苦味が眠気を一気に覚ましてくれる感覚は仕事中であることを自覚させてくれる。

「クロード様、市街地を徘徊していたため、昨夜から保護している高齢男性の引受先がないとして、騎士団から連絡がありました。いかがなさいますか?」慌てた様子で部下の一人が要件を伝えてくる。

「引受先がないって言っても…徘徊する以前はどこかで暮らしていたんだろう?お家へ帰すのが賢明ではないのかい?」コーヒーをお茶のようにすすりながら話を促す。

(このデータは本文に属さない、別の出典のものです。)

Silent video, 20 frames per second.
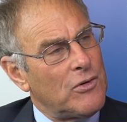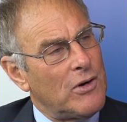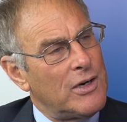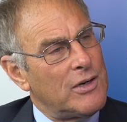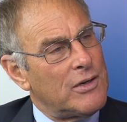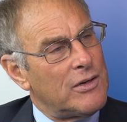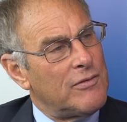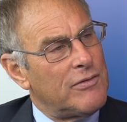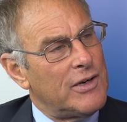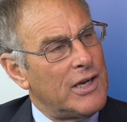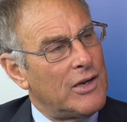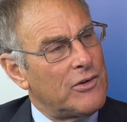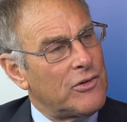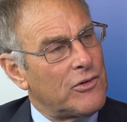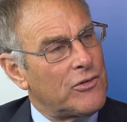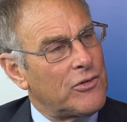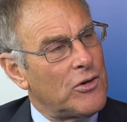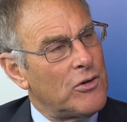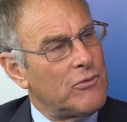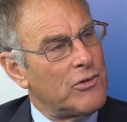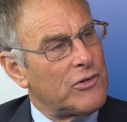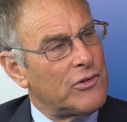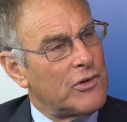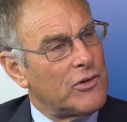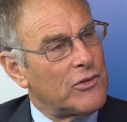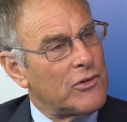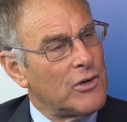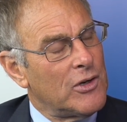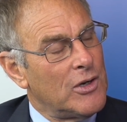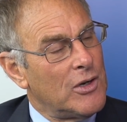trend in financial
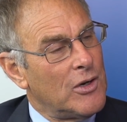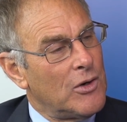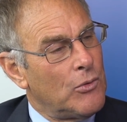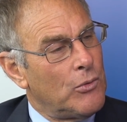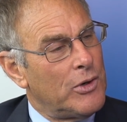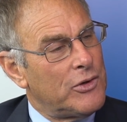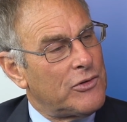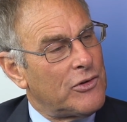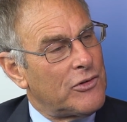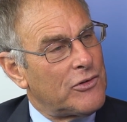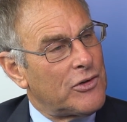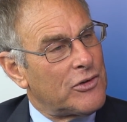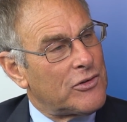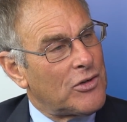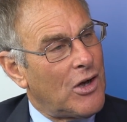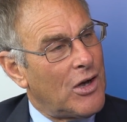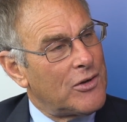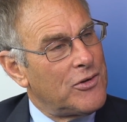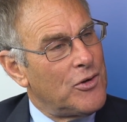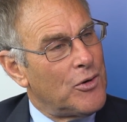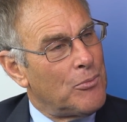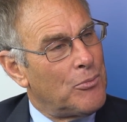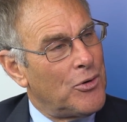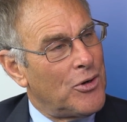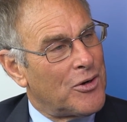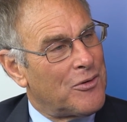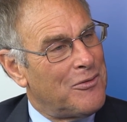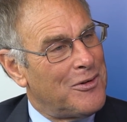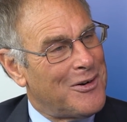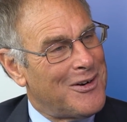services, which is to talk your
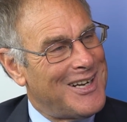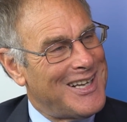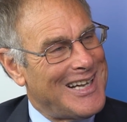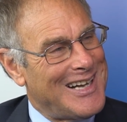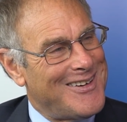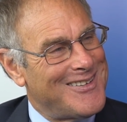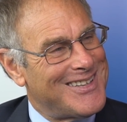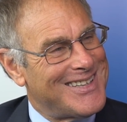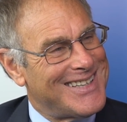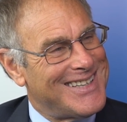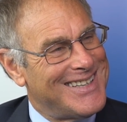book very loudly.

「それが…認知症状の悪化に伴い居住していた教会の窓を破壊し脱走に至ったことから、教会側としては再度の受け入れを拒否しており、行き場を失っているとのことで…」心底どうしていいかわからないという顔で眉を下げる彼はまだ若い。

「他に受け入れ可能な教会はないのかい?」

「衣服のあちこちから石やガラスの破片を出して周囲を威嚇するものですから、他の居住者に危害を加えられては厄介であるとして、どこも受け入れできない状況です」

「ふーむ…他害が疑われる危険な状態ということであれば、精神科病院への緊急措置入院も検討すべきだけど…精神疾患はあるかい?」

「いえ…通院歴自体がないとのことで、診断は下っていません」

「できれば措置はしたくないね…任意入院にもっていくため説得しようか。何か所か医療機関に連絡をとってみてくれるかい」

「やってみます」

「騎士団での任意保護は最大12時間程度だ…昨夜から保護しているとなると、急ぐ必要があるな。何人か手伝える者は連携して受け入れ先を探してもらえるかい」周りを見回しながら、手が空いていそうな者に声を掛けていく。

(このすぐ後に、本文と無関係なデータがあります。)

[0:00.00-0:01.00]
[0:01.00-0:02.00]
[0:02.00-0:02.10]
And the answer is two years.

「すまないが、会議があるから私は1時間ほど席を外す」そう告げて席を立った。

いくつかの書類を手に持って、会議室のある広間まで急ぐ。

廊下を進み階段を駆け上がれば、ぎりぎりで会議室にたどり着いた。

会議室の中へ入れば見知った顔がずらずらと。

高価な衣服を身に着けている姿はいかにも貴族といった風情である。いくつかの勢力に分かれていることは一目瞭然で、座席も自然と同一の派閥でまとまっていく。

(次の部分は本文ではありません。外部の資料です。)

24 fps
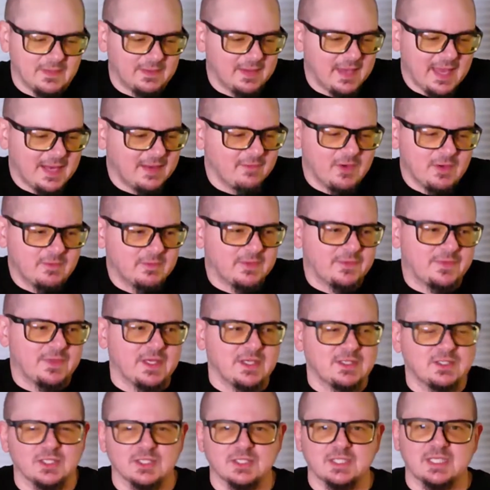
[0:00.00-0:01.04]
anyone would
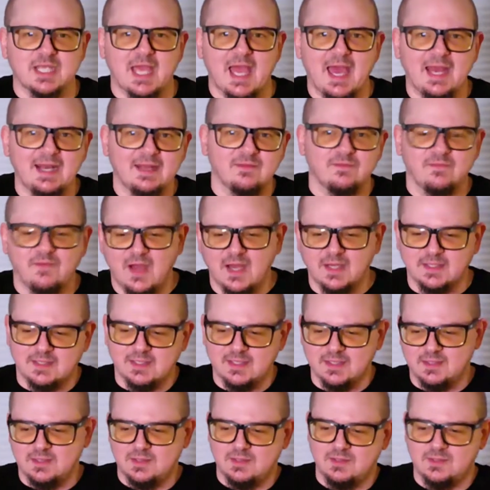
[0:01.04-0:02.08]
think just adding
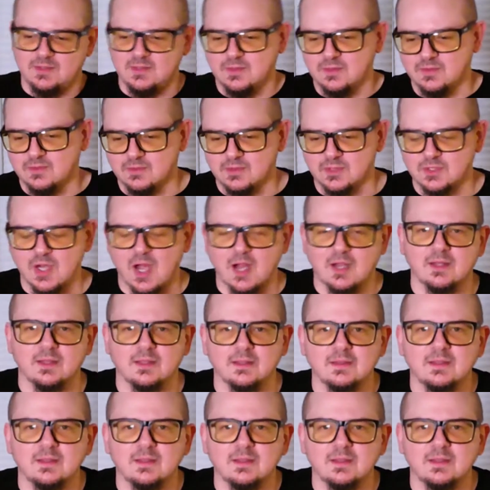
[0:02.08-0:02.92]
vodka to chocolate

いずれにも籍を置いていない身としては肩身がいささか狭くもあるが、人が少ない扉近くの座席について会議開始を待った。

中央に座っているのは議会長を務めるルーブル侯爵だ。黒髪を刈上げ、刻まれた皺が威厳を感じさせる。

「それでは、みな揃ったところであるし始めるとしよう」ルーブル侯爵の声が広間に響いた。

「本法立案について説明は福務大臣、エリウス公よりお願いできますかな?」話を振られ、席を立つ。

「ご紹介に預かりましたクロード・エリウスにございます。本件について、僭越ながらわたくしよりご説明させていただきます。では、座って説明いたします。」

初めて法案説明を行った際は緊張で声が出なかった。けれど慣れとはすごいもので、今は淡々とこなすことのできる業務にすぎなくなっている。

この席に座る貴族はみな法律制定自体への興味など皆無に等しい。特に私が担う福祉分野は、だ。

興味関心は主に軍事政策や外交に向いており、それ以外の議案はほとんどお決まりの通過儀礼のようなものだった。

いつものように過ぎていく時間とともに、気づけば議会が終了していた。

「以上で本議会を終了とする」

みなが席を立つのと同じく、私も出口へと向かう。


「エリウス公」呼び止められ振り向けば、今朝方に会った赤髪の青年がいた。


「ラングストン卿…今日はよく話すね」彼の長く伸ばされた髪は緩いウェーブがかかっているが、後ろ髪は寝癖で飛び跳ねている。

「そうですね」優しげな笑顔は相変わらずだ。

「どうかしたかい?」

「ちらと噂に聞いただけですが、妹さん…バルト殿下と婚約するのでしょう?」情報が速いようで、つい先ほどの出来事がすでに広まり始めているらしい。

「いや、どうだろう?私にもわからないよ。用件はそれだけかい?」

「え?…いやまあ」

「悪いが急いでいるんだ。今日は失礼するよ、また今度話そう」

こういう類の話はボロが出てしまう自覚があった。

そそくさとその場を立ち去り、執務室へと戻った。